(Collected data)
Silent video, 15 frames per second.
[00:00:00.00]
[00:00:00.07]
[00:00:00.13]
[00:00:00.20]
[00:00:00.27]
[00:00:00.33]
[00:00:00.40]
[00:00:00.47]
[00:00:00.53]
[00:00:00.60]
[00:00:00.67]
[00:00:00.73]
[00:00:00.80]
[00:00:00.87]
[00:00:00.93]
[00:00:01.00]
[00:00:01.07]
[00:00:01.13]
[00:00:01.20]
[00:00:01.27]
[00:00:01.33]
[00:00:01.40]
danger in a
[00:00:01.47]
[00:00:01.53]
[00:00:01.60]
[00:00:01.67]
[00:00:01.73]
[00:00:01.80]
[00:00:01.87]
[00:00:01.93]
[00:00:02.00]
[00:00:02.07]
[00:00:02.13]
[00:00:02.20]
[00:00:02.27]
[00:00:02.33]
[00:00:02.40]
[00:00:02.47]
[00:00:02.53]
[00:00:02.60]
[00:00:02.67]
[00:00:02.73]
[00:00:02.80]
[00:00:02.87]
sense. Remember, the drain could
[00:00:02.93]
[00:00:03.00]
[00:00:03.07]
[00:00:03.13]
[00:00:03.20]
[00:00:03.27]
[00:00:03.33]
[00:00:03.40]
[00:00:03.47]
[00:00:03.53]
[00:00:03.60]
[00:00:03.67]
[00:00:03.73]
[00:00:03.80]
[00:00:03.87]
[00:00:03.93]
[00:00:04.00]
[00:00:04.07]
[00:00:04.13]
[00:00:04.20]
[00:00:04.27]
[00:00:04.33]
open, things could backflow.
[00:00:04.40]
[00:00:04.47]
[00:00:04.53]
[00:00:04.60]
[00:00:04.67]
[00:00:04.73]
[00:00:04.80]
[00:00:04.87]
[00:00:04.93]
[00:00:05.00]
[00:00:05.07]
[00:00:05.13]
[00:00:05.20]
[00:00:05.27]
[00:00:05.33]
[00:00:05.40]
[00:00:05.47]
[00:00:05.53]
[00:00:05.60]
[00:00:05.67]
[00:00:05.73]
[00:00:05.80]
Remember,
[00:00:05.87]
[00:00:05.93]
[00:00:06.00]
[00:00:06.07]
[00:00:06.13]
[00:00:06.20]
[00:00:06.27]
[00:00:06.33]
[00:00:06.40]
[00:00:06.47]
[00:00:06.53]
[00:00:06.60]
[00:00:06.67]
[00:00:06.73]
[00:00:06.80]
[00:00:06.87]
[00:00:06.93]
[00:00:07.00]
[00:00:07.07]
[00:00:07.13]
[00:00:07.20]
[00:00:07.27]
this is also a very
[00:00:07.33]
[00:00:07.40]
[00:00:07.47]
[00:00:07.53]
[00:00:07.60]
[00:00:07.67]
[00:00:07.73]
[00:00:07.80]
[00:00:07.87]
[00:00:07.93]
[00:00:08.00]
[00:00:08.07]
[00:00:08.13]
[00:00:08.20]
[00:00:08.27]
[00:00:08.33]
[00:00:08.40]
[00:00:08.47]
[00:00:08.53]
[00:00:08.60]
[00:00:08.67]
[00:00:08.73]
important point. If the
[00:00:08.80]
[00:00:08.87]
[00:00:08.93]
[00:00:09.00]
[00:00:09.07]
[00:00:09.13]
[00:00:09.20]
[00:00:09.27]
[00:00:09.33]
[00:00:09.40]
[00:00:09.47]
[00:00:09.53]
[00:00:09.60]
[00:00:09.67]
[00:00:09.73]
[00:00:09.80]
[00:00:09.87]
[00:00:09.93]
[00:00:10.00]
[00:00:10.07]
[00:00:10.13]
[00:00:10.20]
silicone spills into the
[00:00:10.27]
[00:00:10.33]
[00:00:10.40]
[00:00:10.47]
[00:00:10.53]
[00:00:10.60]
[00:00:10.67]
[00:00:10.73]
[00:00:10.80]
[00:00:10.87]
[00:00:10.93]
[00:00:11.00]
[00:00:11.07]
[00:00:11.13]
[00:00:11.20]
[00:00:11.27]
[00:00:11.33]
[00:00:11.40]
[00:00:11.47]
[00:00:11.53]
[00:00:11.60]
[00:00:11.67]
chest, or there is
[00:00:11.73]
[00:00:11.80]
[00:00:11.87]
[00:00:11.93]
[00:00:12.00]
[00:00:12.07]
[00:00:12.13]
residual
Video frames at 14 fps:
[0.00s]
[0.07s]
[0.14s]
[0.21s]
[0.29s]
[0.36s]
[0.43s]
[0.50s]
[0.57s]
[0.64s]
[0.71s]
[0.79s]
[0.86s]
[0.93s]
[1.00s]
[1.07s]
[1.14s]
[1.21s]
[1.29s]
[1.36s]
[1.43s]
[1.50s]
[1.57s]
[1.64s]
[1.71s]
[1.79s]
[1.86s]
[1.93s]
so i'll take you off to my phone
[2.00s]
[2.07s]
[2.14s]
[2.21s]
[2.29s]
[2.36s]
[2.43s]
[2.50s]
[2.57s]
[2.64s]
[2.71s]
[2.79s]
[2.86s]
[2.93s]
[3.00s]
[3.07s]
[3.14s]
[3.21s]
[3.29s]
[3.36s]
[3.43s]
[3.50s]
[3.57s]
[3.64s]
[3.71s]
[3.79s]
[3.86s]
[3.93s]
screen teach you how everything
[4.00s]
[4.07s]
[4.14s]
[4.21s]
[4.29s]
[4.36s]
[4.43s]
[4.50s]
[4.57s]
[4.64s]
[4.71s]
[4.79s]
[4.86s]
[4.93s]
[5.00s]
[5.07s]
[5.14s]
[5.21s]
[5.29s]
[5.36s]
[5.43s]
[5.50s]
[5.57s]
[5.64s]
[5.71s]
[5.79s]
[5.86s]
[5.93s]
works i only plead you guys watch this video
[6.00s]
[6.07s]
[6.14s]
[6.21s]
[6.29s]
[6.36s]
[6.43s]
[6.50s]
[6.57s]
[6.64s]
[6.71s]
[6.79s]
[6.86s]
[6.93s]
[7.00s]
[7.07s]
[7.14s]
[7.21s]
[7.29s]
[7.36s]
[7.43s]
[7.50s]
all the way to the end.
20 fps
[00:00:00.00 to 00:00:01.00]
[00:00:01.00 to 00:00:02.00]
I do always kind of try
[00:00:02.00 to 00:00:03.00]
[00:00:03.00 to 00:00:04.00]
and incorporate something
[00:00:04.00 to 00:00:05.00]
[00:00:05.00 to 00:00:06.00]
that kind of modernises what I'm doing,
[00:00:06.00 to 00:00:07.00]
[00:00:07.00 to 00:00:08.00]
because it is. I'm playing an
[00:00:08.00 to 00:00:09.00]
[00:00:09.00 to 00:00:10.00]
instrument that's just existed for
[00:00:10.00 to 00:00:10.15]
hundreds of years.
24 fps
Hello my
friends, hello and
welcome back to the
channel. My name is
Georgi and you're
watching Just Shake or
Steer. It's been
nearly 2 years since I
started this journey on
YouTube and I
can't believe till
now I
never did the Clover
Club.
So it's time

Your assignment:
Your task is to copy every line of the entries that contains the string "frames".

Reply:
Silent video, 15 frames per second.
Video frames at 14 fps:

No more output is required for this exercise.